─── Available records
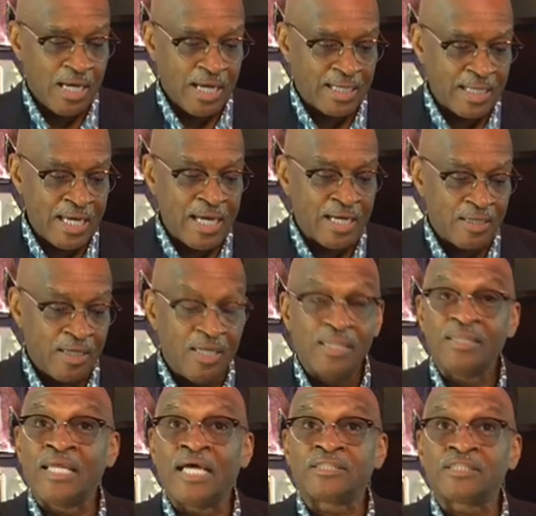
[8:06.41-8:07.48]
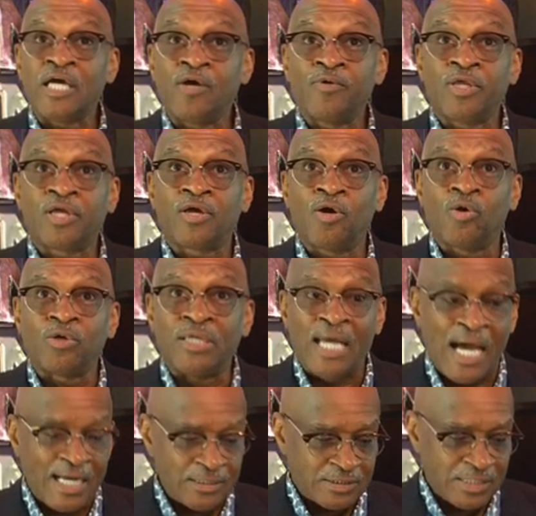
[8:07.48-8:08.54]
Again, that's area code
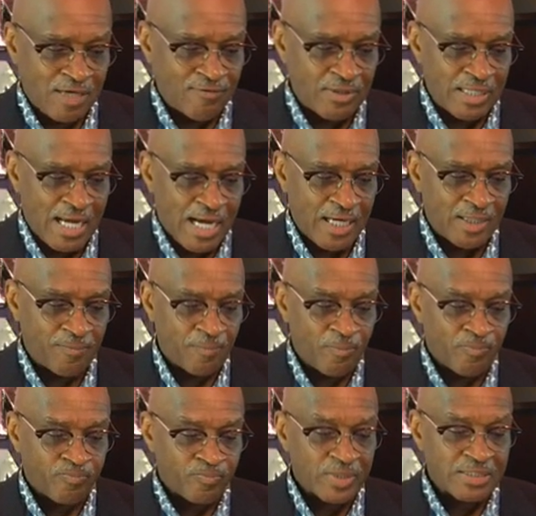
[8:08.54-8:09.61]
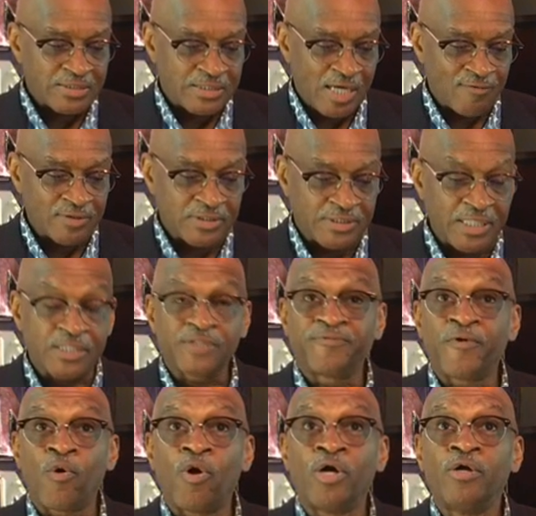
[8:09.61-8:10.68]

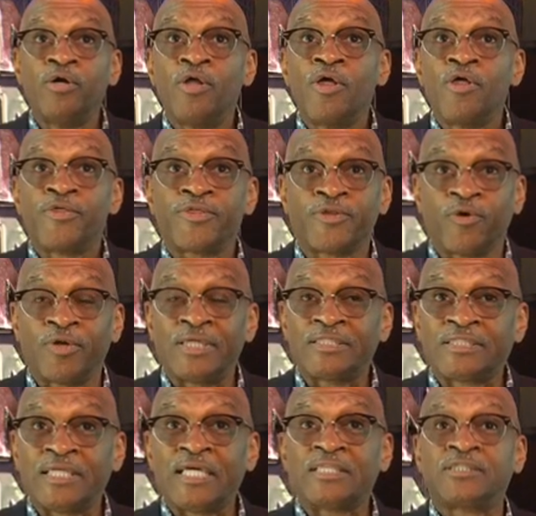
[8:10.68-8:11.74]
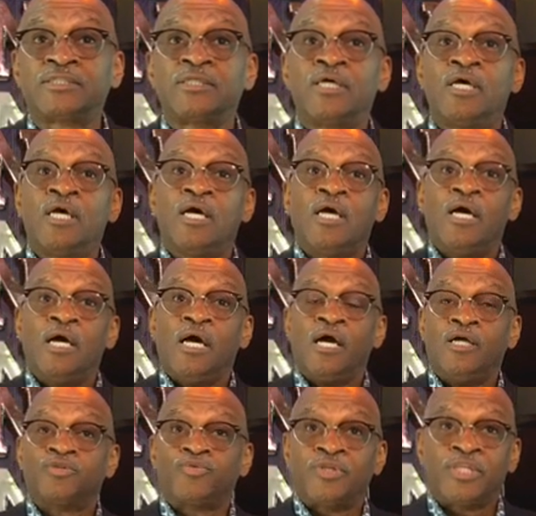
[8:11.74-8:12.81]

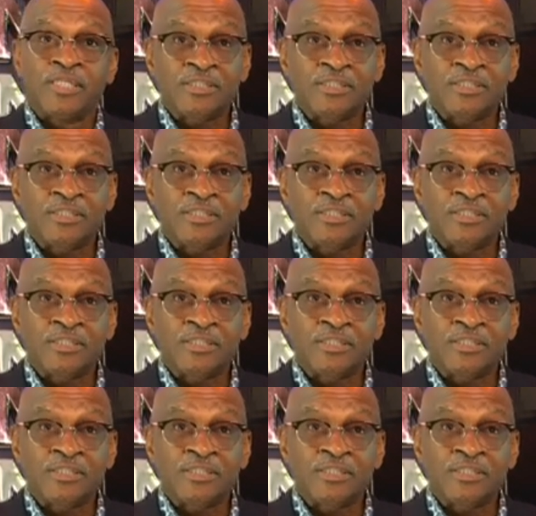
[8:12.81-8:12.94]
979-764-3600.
──────
▸ Task details:
Should a picture appear among the entries above, omit it and repeat everything else exactly.

▸ Answer area:
[8:06.41-8:07.48]
[8:07.48-8:08.54]
Again, that's area code
[8:08.54-8:09.61]
[8:09.61-8:10.68]

[8:10.68-8:11.74]
[8:11.74-8:12.81]

[8:12.81-8:12.94]
979-764-3600.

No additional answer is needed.